_EXERCISE DATA_
============================================================

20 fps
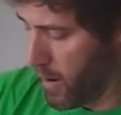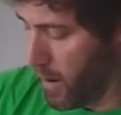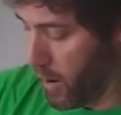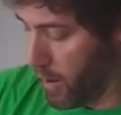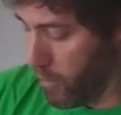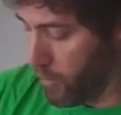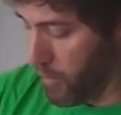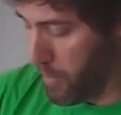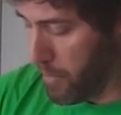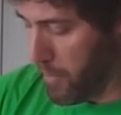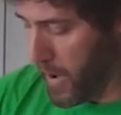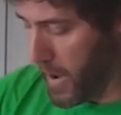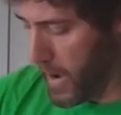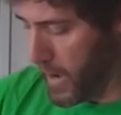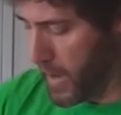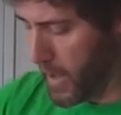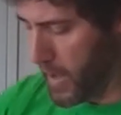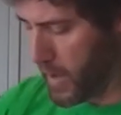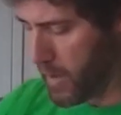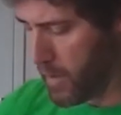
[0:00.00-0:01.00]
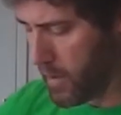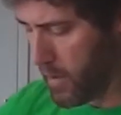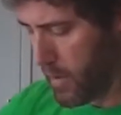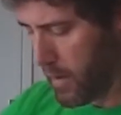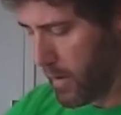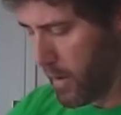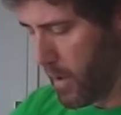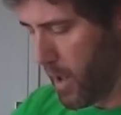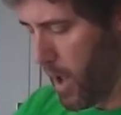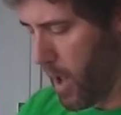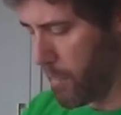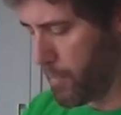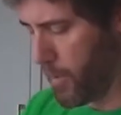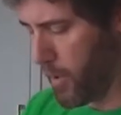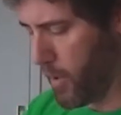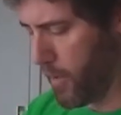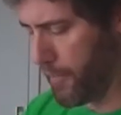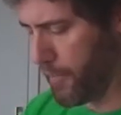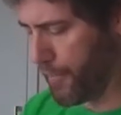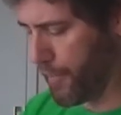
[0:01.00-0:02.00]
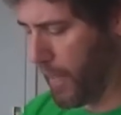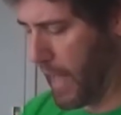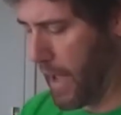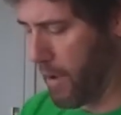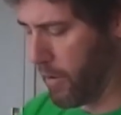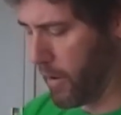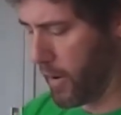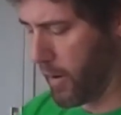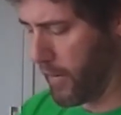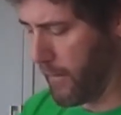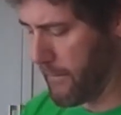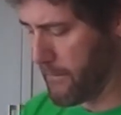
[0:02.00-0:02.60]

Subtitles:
our remaining cup of flour.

============================================================

_TASK ITEM_
Print every line of the data exactly. Pictures do not belong in the copy.

_SOLUTION_
20 fps
[0:00.00-0:01.00]
[0:01.00-0:02.00]
[0:02.00-0:02.60]

Subtitles:
our remaining cup of flour.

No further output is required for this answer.